[Your task]: Should an entry contain an image, omit it and repeat the rest exactly.

━━━━━ Records for this exercise ━━━━━

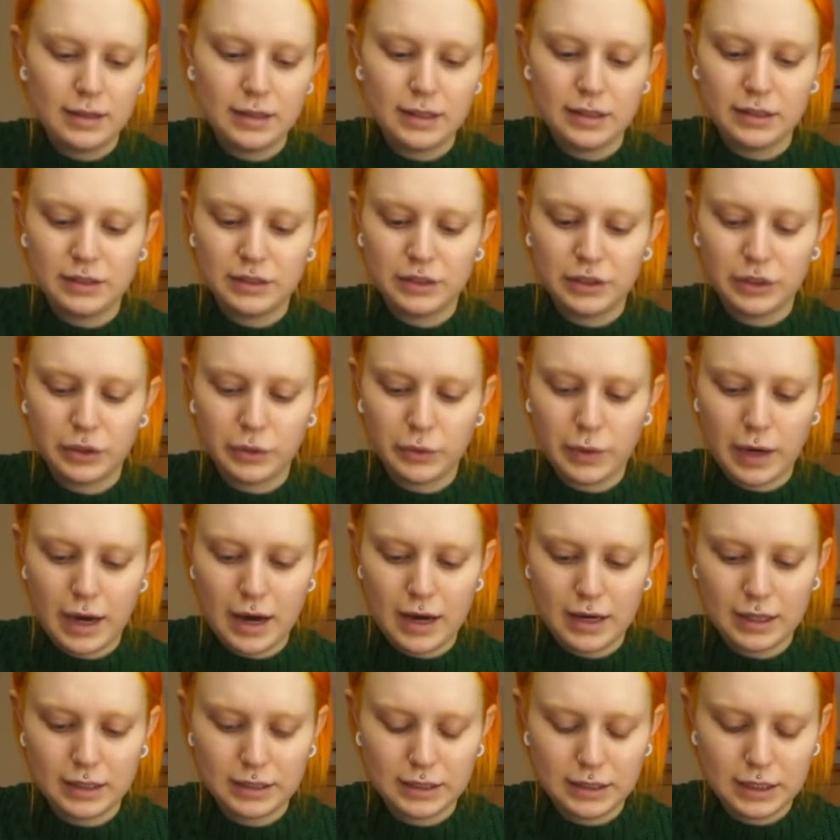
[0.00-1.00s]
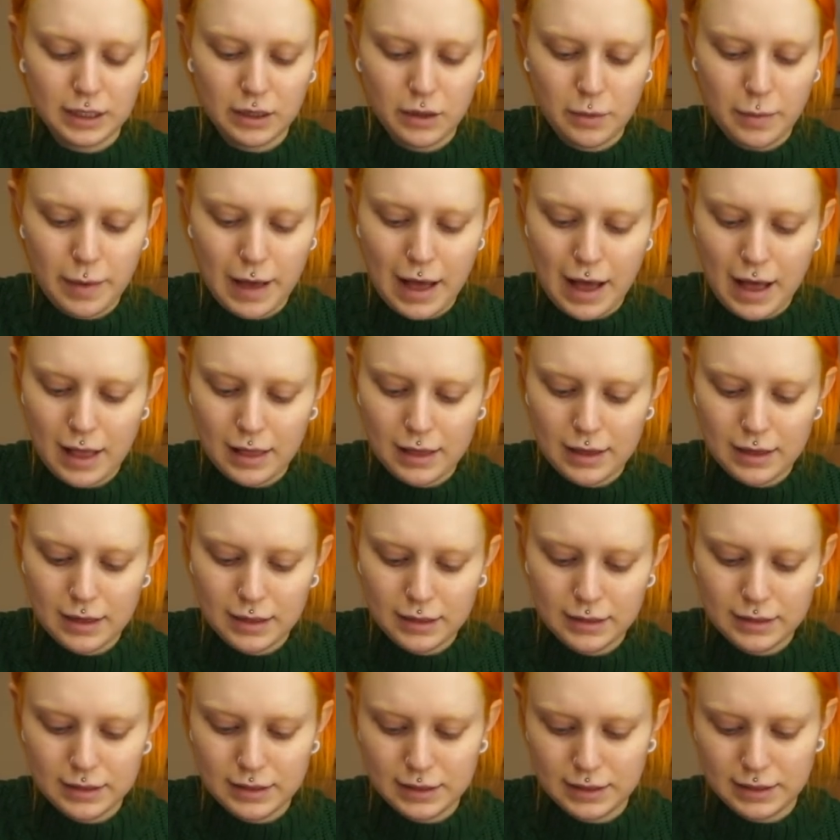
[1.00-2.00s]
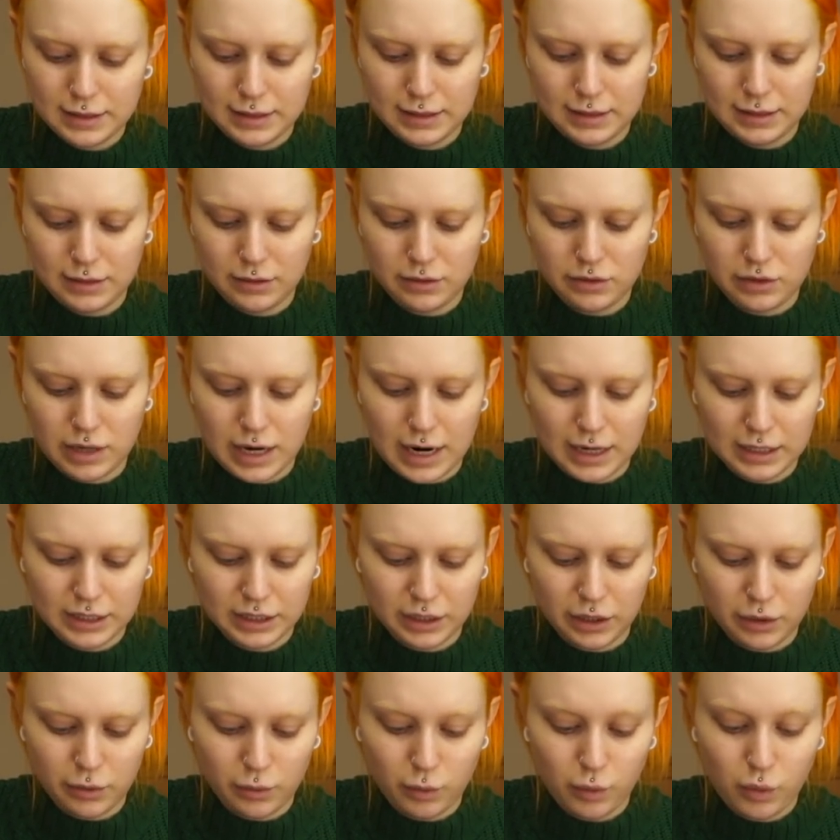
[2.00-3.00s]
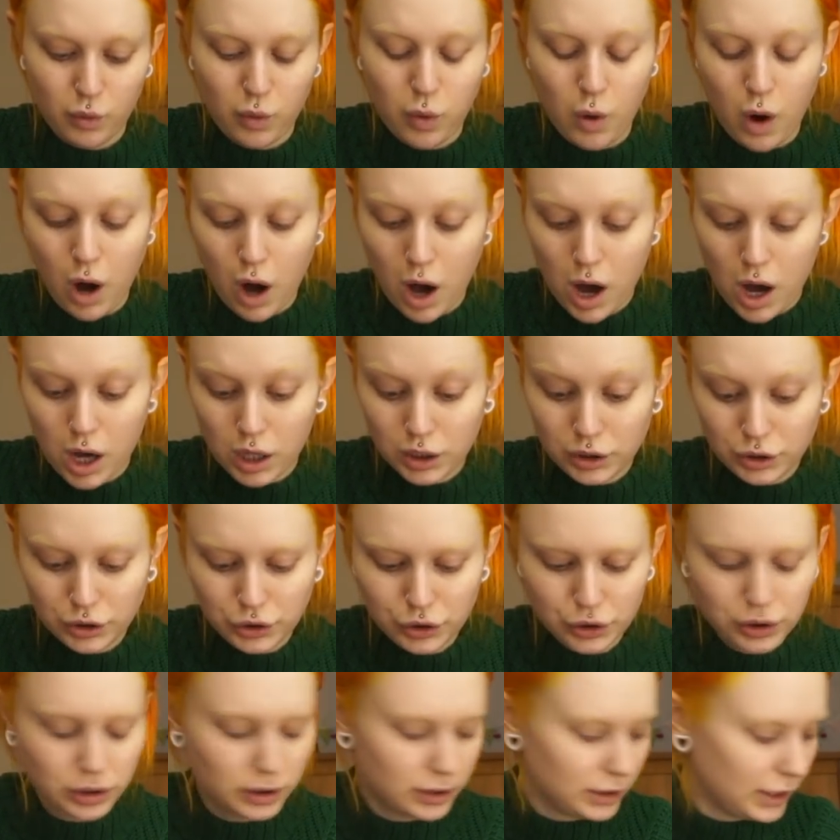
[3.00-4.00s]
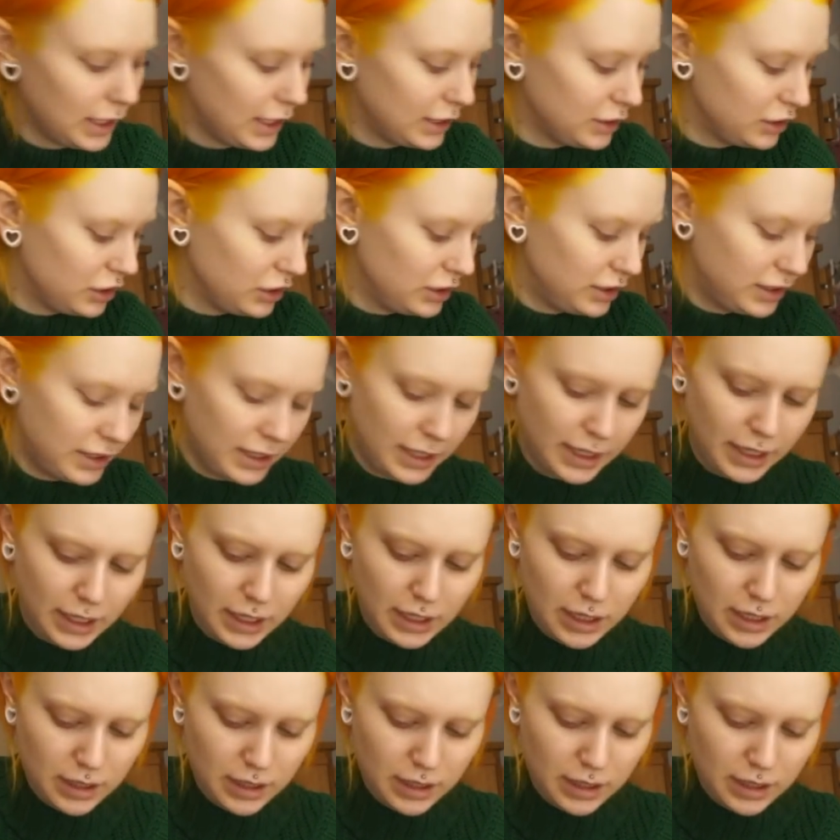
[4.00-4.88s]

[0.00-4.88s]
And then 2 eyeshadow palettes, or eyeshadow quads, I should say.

━━━━━

[Answer to this problem]:
[0.00-1.00s]
[1.00-2.00s]
[2.00-3.00s]
[3.00-4.00s]
[4.00-4.88s]

[0.00-4.88s]
And then 2 eyeshadow palettes, or eyeshadow quads, I should say.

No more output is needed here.